* _TASK OBJECTIVE_
Give the data again in full, without pictures.

Dataset items:
* * *

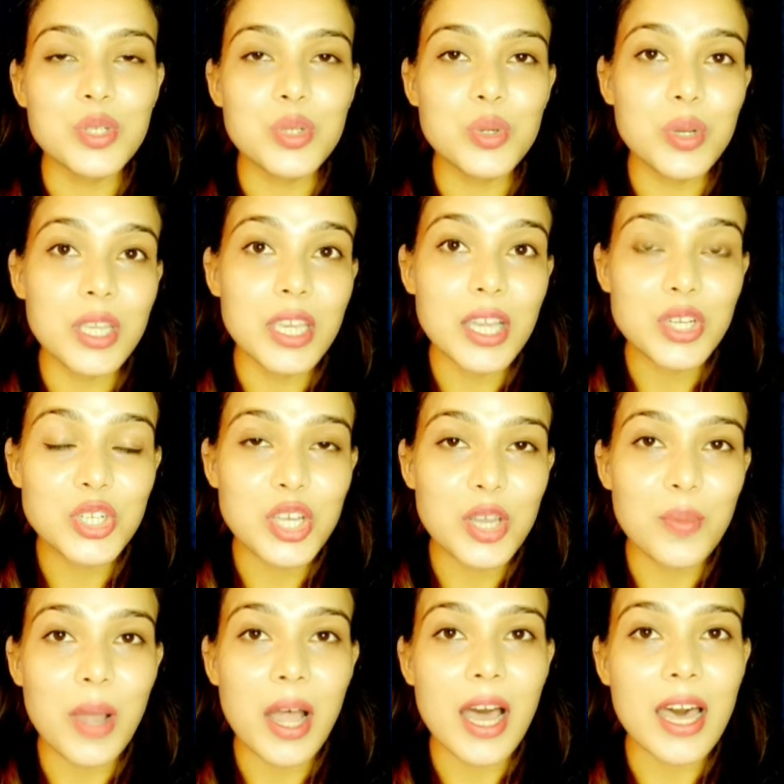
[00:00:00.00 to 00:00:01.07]
जो निया
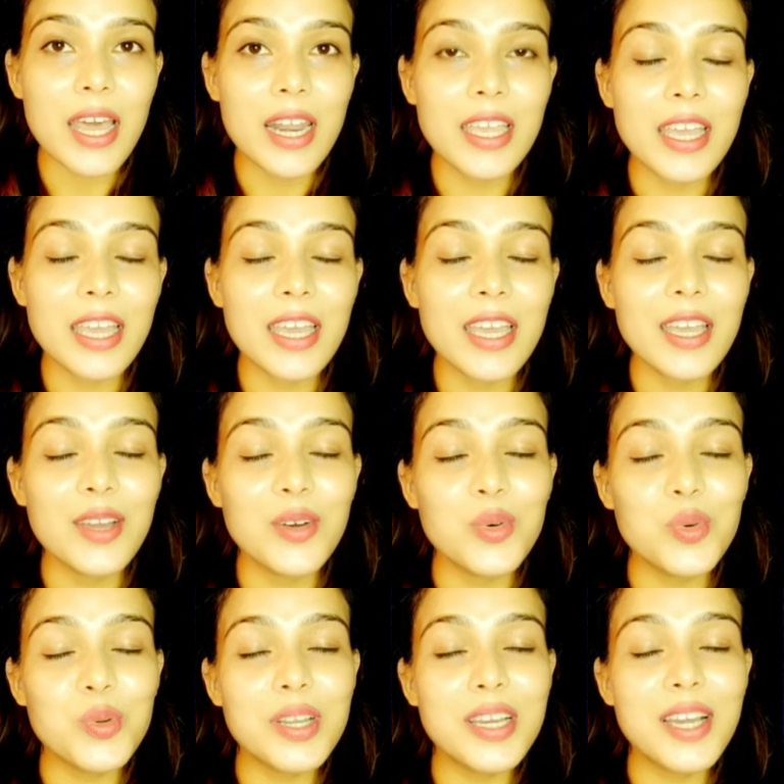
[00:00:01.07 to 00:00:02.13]
शर्मा आ रही हैं
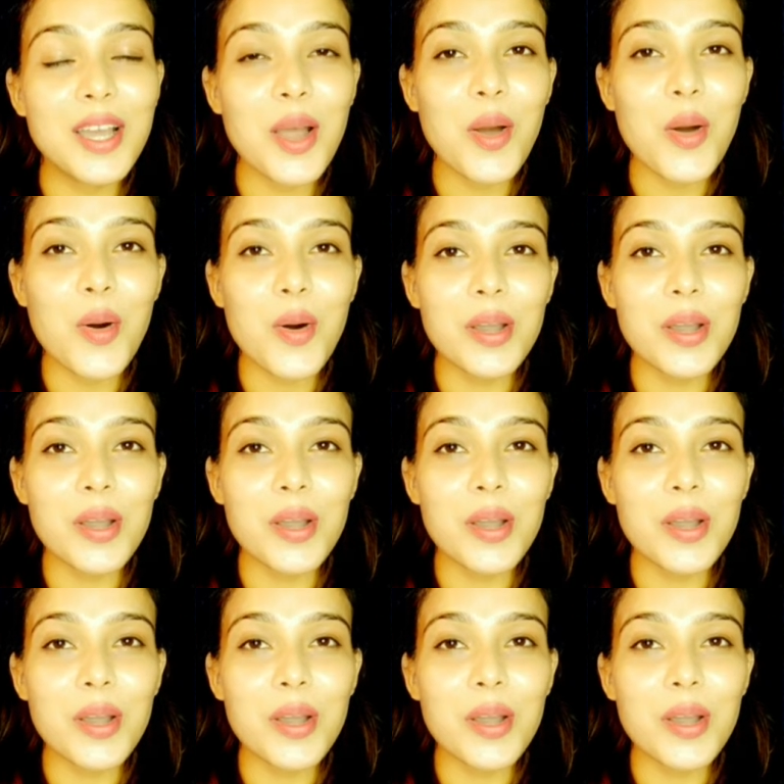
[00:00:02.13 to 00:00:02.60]
उनका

* * *

* _RESPONSE TO THE TASK_
[00:00:00.00 to 00:00:01.07]
जो निया
[00:00:01.07 to 00:00:02.13]
शर्मा आ रही हैं
[00:00:02.13 to 00:00:02.60]
उनका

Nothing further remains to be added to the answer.